Dataset entries
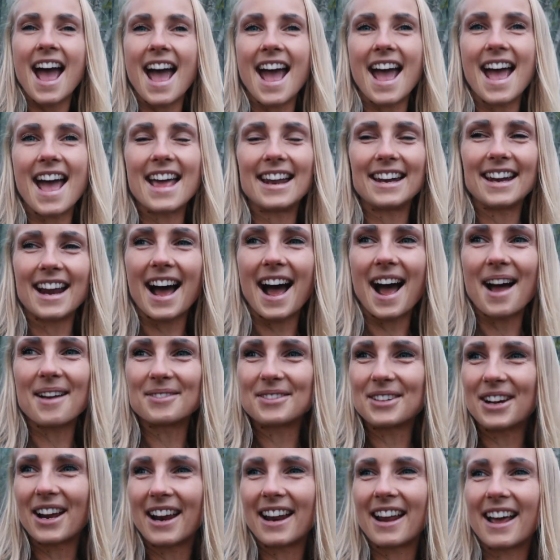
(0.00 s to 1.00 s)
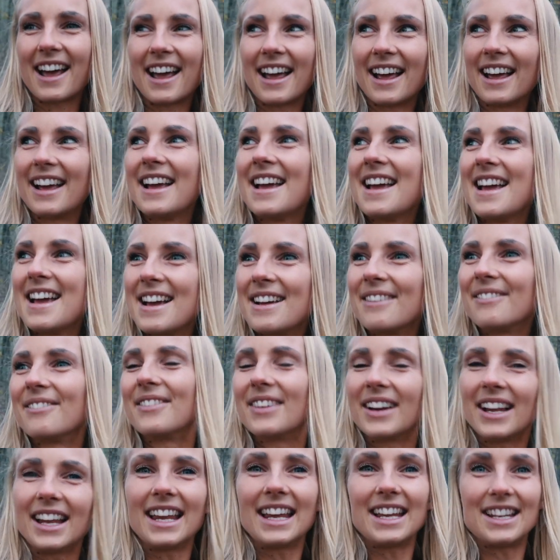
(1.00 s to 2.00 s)
And I'm trying to
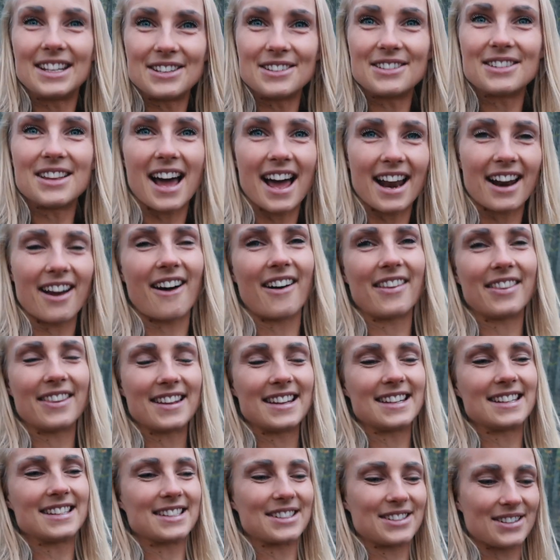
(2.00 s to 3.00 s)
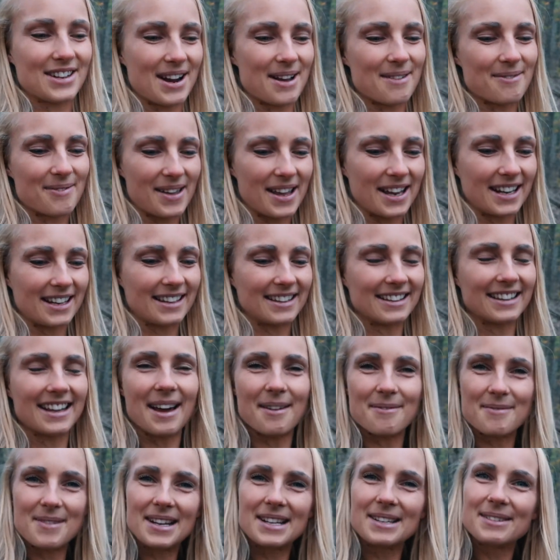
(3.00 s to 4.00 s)
really do that on this trip, and
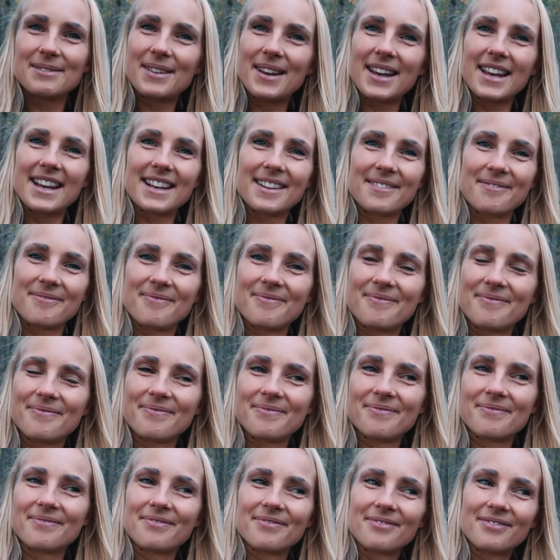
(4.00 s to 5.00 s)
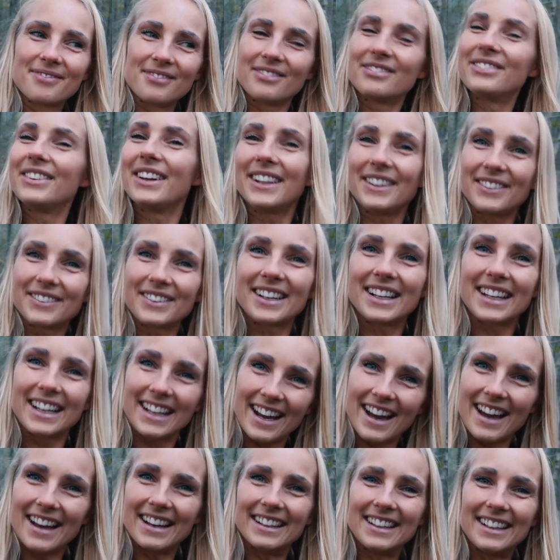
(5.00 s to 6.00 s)
that makes me feel really
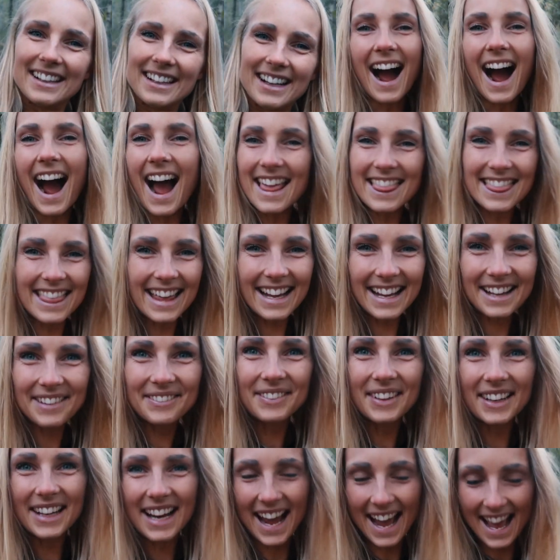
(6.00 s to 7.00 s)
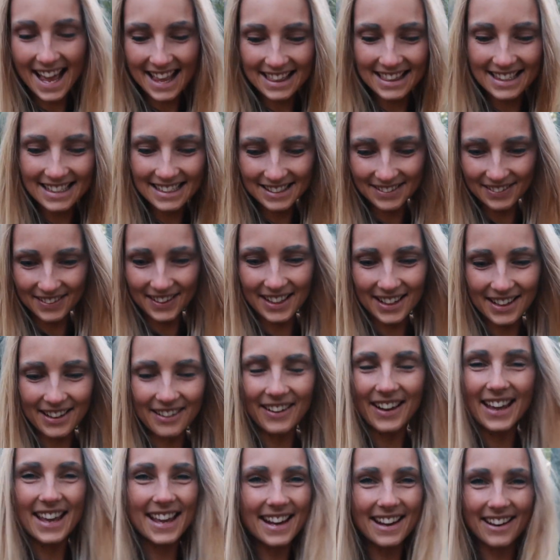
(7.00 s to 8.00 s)
good. I think I'm gonna end this video
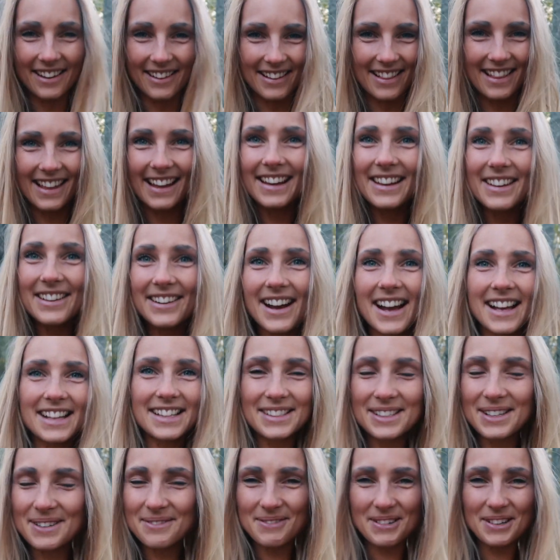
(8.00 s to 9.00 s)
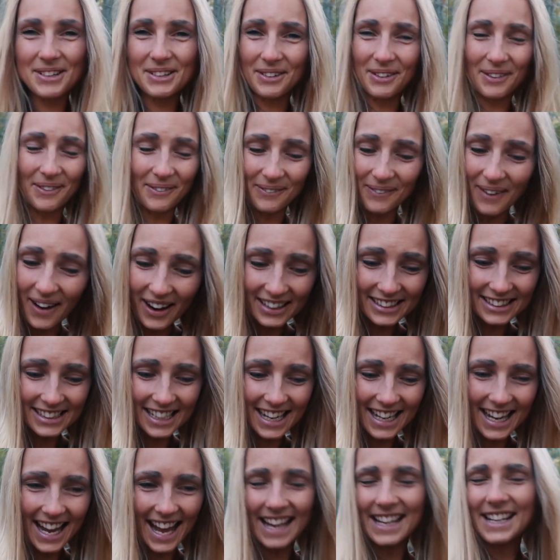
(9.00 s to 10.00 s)
here. Thank you guys so much for
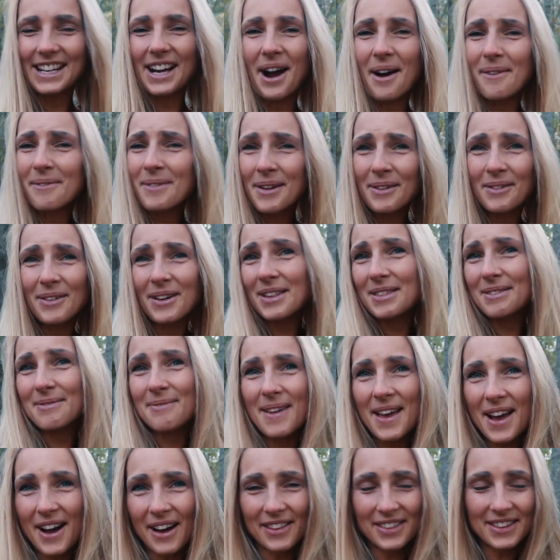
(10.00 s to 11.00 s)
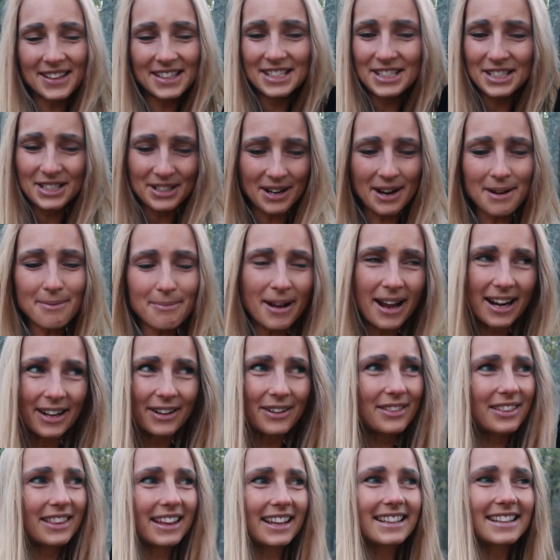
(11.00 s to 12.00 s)
watching and coming with me on this trip. I
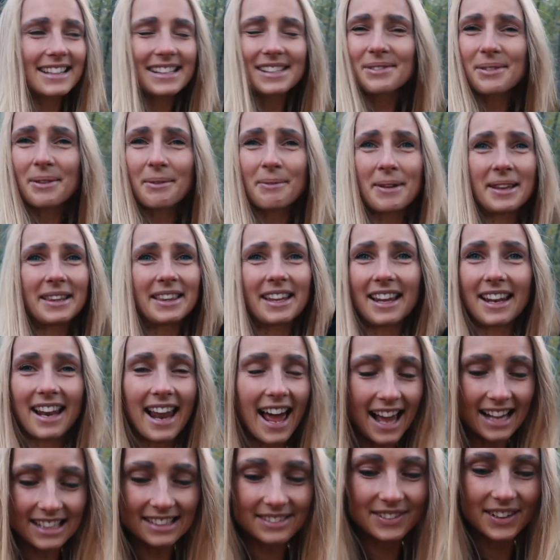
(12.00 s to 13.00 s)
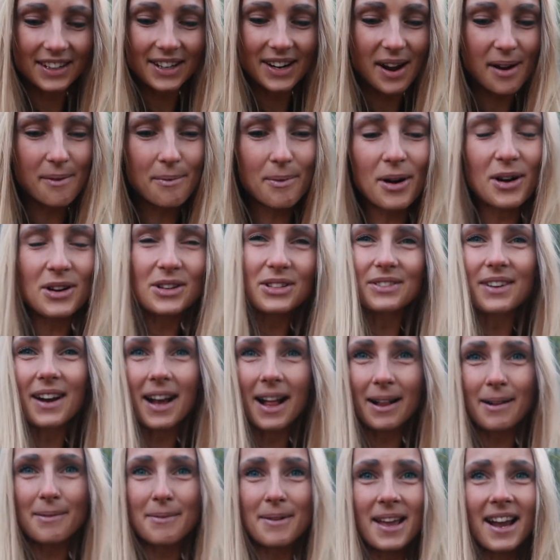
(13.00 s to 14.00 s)
don't think this will be the last video I post
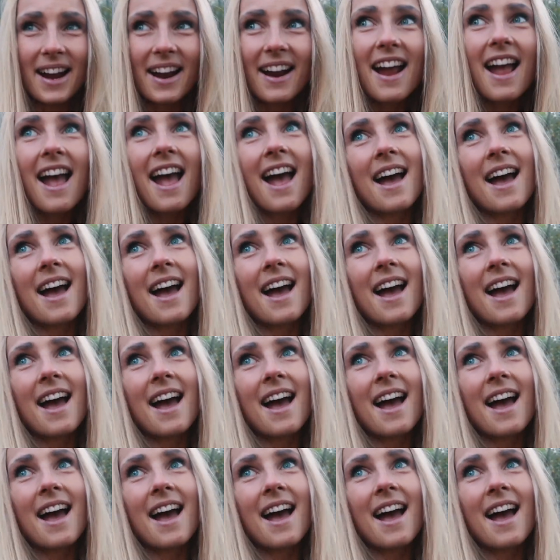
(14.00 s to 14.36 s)
while I'm here,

TASK PROMPT: Restate each entry exactly, omitting pictures.

RESPONSE BELOW:
(0.00 s to 1.00 s)
(1.00 s to 2.00 s)
And I'm trying to
(2.00 s to 3.00 s)
(3.00 s to 4.00 s)
really do that on this trip, and
(4.00 s to 5.00 s)
(5.00 s to 6.00 s)
that makes me feel really
(6.00 s to 7.00 s)
(7.00 s to 8.00 s)
good. I think I'm gonna end this video
(8.00 s to 9.00 s)
(9.00 s to 10.00 s)
here. Thank you guys so much for
(10.00 s to 11.00 s)
(11.00 s to 12.00 s)
watching and coming with me on this trip. I
(12.00 s to 13.00 s)
(13.00 s to 14.00 s)
don't think this will be the last video I post
(14.00 s to 14.36 s)
while I'm here,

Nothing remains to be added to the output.